START PROVIDED RECORDS

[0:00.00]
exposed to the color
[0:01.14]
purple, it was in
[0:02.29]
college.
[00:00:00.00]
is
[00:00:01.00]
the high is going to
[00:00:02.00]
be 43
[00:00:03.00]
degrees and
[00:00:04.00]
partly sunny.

END PROVIDED RECORDS
START PROVIDED RECORDS

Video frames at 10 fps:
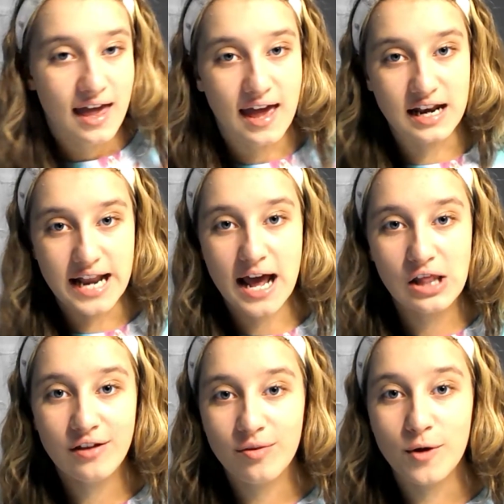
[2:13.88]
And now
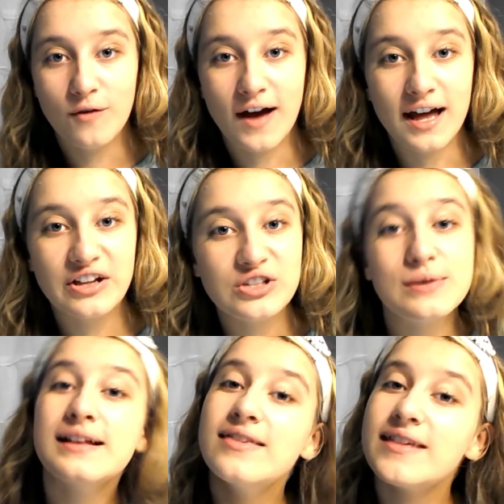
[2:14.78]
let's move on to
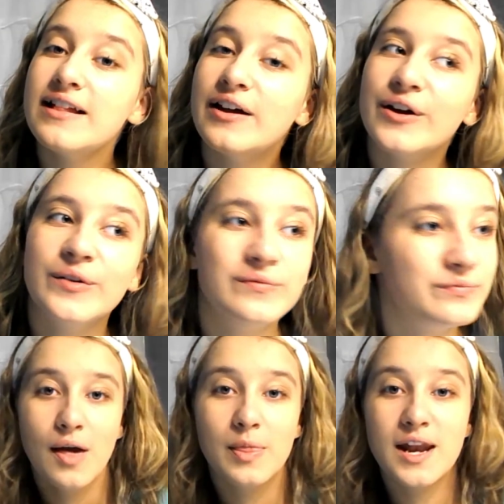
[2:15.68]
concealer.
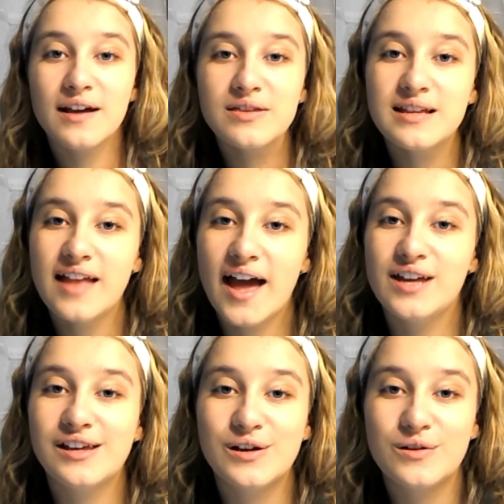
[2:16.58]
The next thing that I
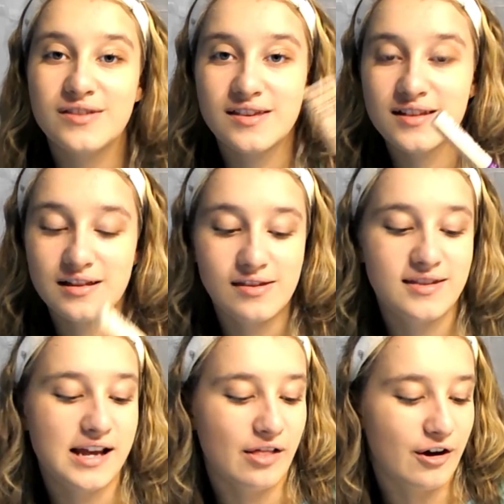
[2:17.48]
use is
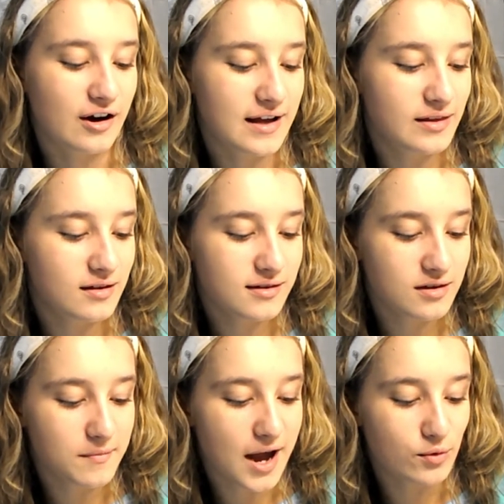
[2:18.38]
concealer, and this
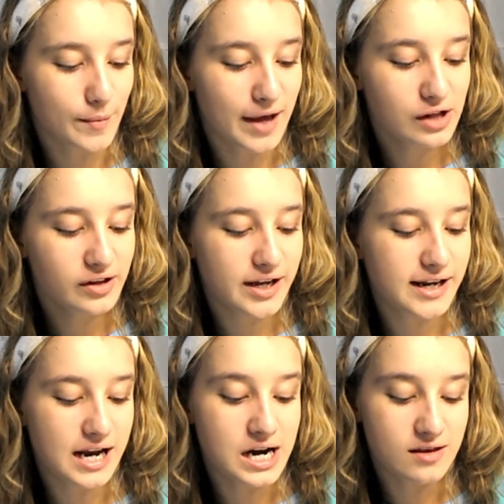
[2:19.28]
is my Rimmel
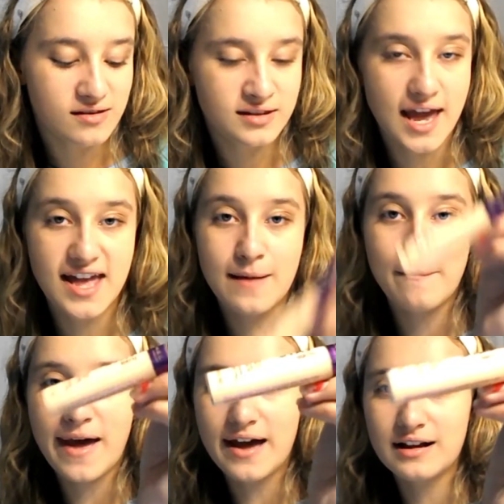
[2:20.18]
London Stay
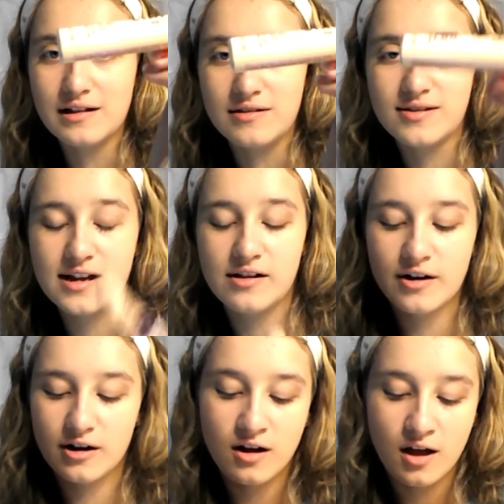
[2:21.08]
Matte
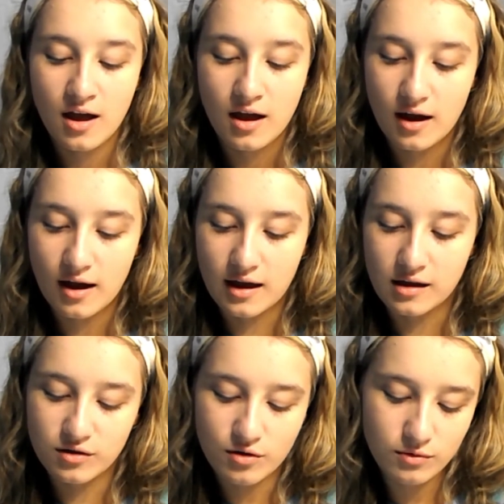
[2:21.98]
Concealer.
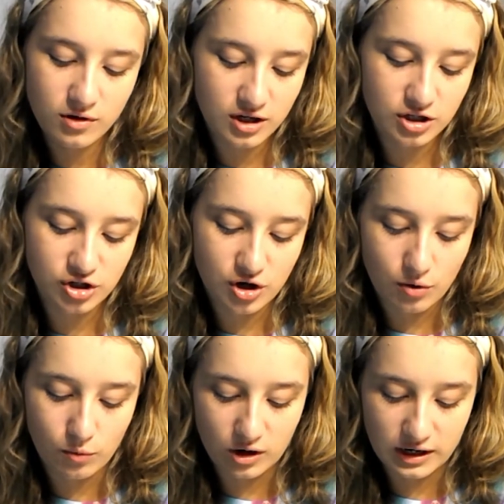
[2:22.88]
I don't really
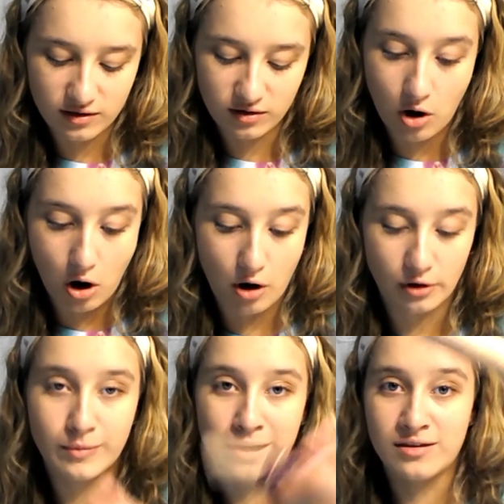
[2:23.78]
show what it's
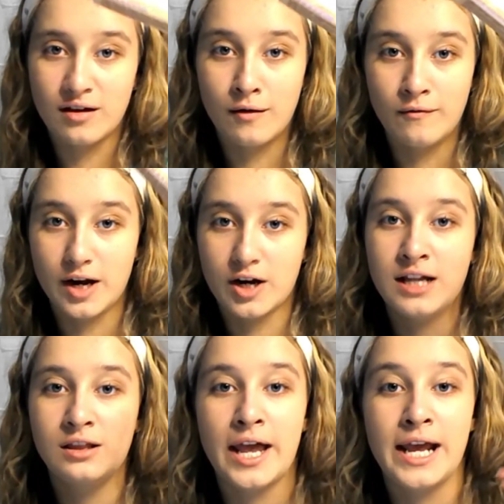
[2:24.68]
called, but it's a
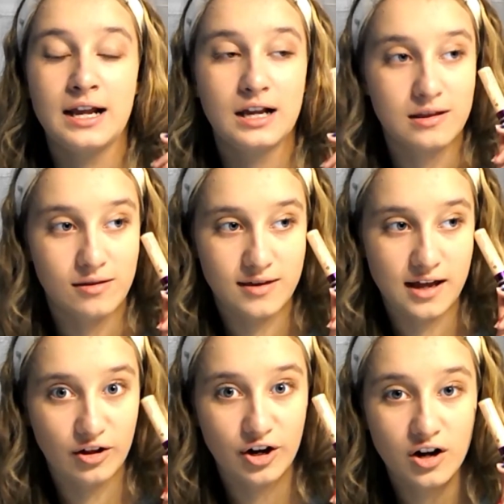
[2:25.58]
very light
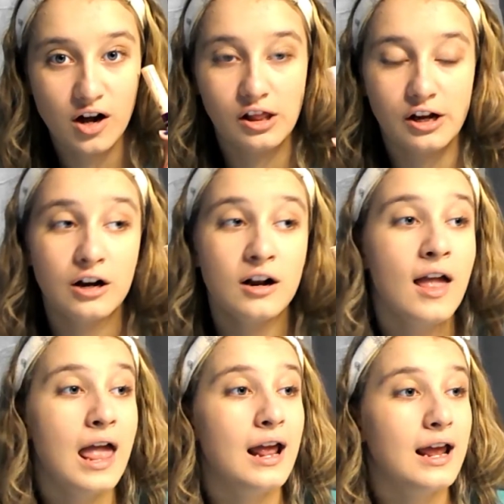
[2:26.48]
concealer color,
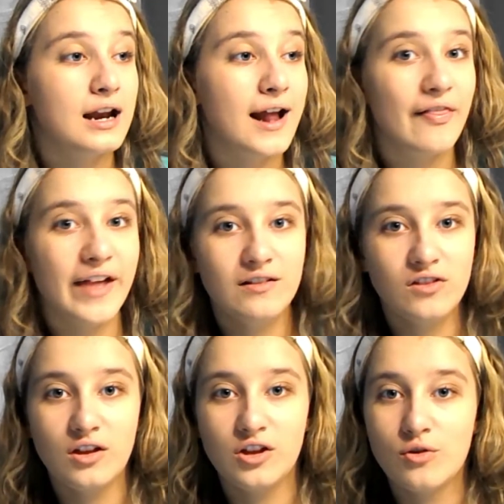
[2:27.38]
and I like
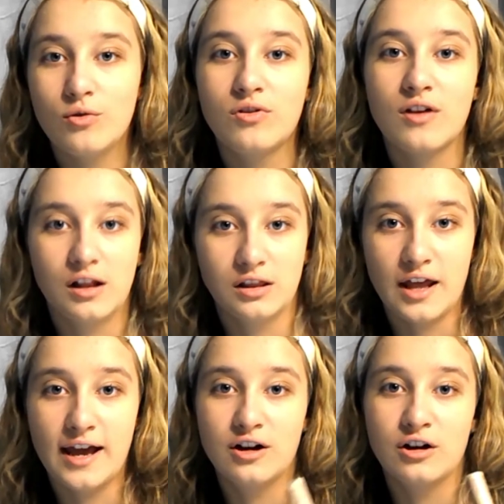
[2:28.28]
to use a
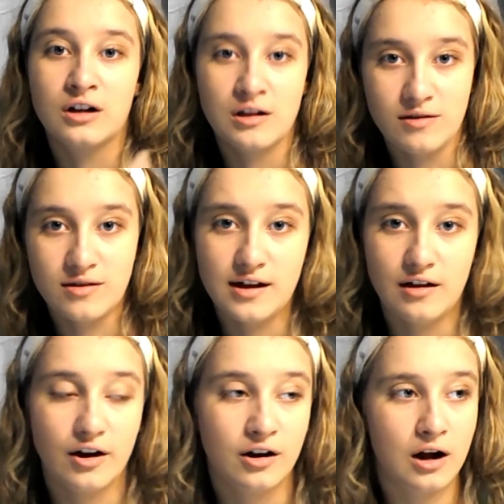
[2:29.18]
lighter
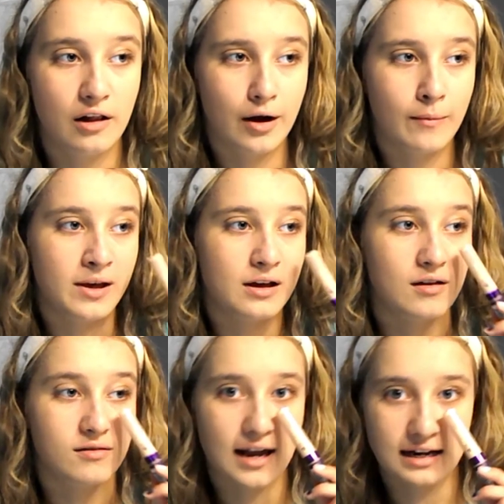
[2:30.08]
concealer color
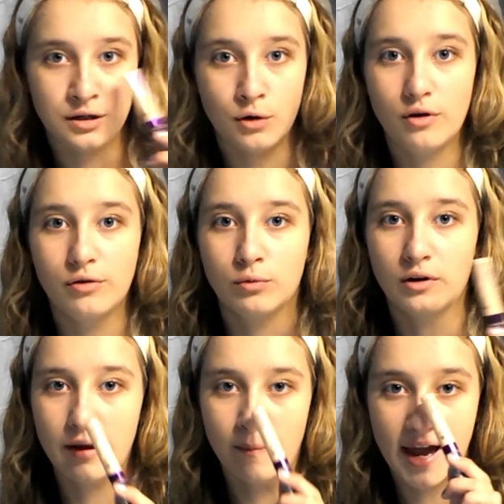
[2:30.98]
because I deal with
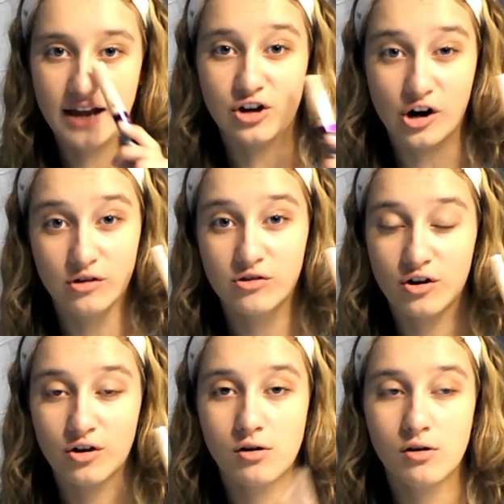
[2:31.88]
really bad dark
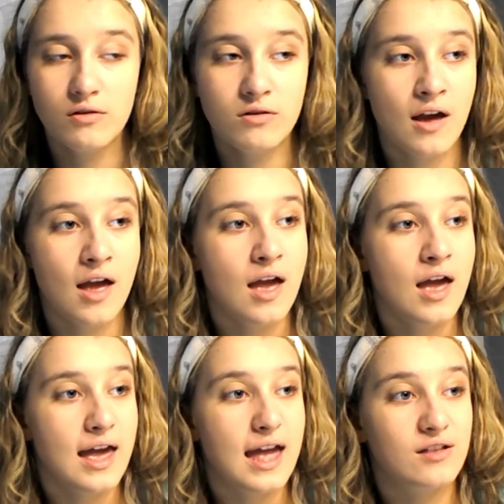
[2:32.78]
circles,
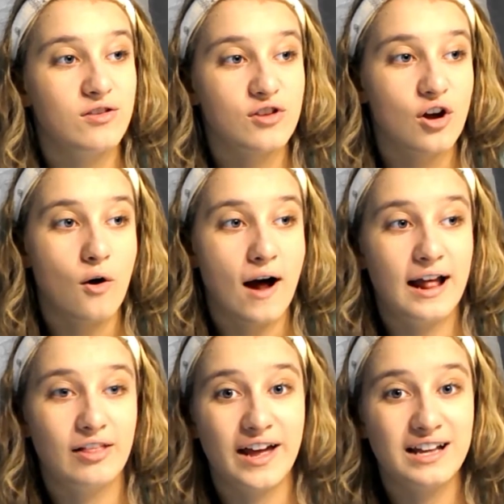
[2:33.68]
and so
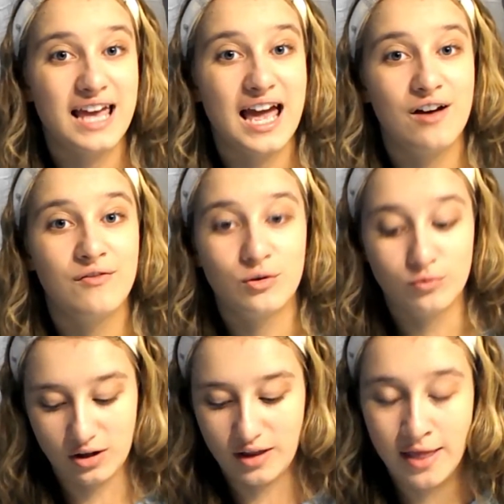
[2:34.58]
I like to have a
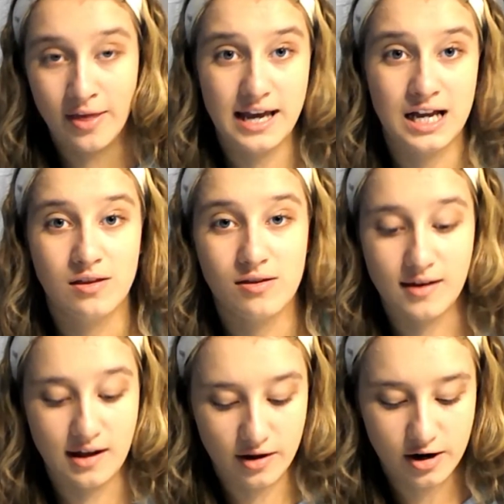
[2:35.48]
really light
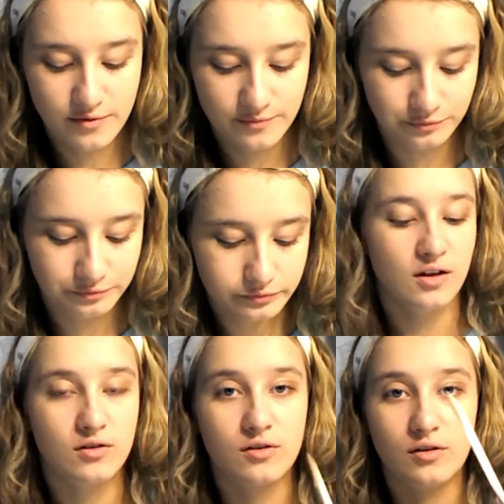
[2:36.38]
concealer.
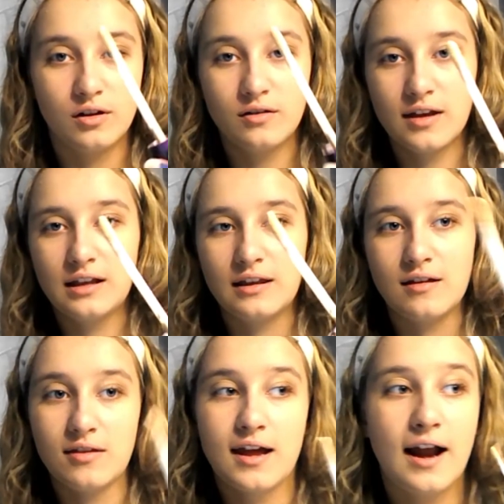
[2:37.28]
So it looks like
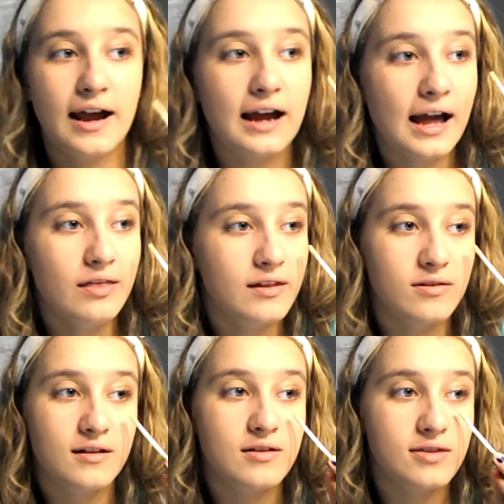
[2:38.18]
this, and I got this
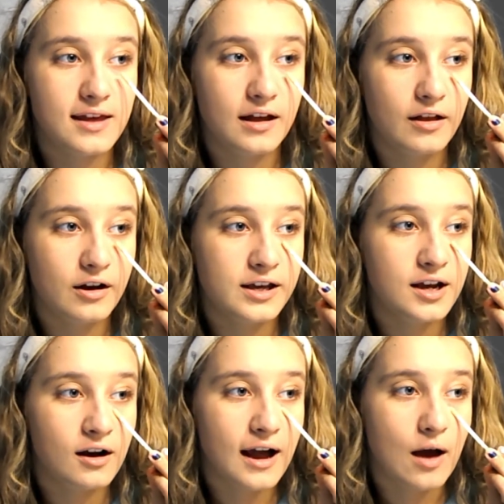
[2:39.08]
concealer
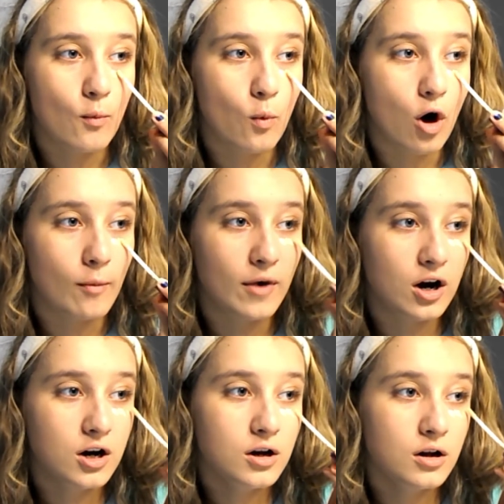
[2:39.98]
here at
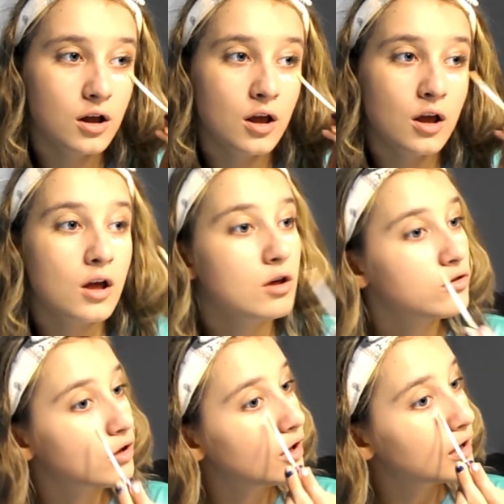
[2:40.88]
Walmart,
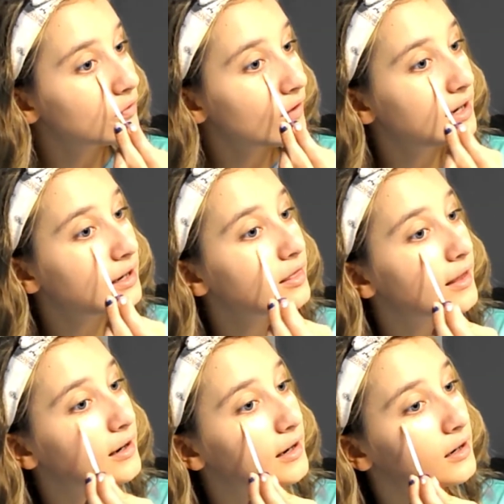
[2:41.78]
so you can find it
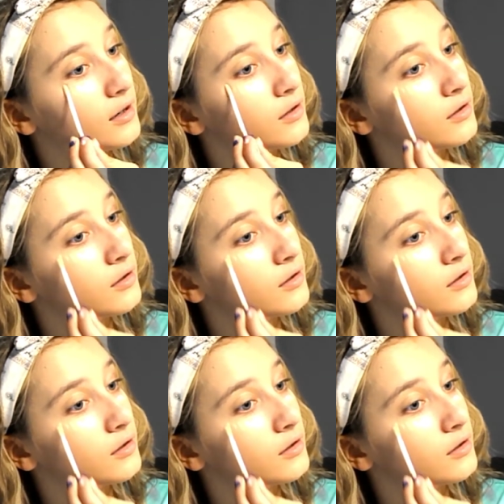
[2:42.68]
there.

END PROVIDED RECORDS
START PROVIDED RECORDS

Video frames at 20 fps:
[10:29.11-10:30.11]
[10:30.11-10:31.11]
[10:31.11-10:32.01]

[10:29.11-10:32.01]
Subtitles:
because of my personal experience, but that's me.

END PROVIDED RECORDS

__YOUR OBJECTIVE__. Check which lines of the entries hold the word "Video", then please give only how many there are.

__TASK RESULT__. 2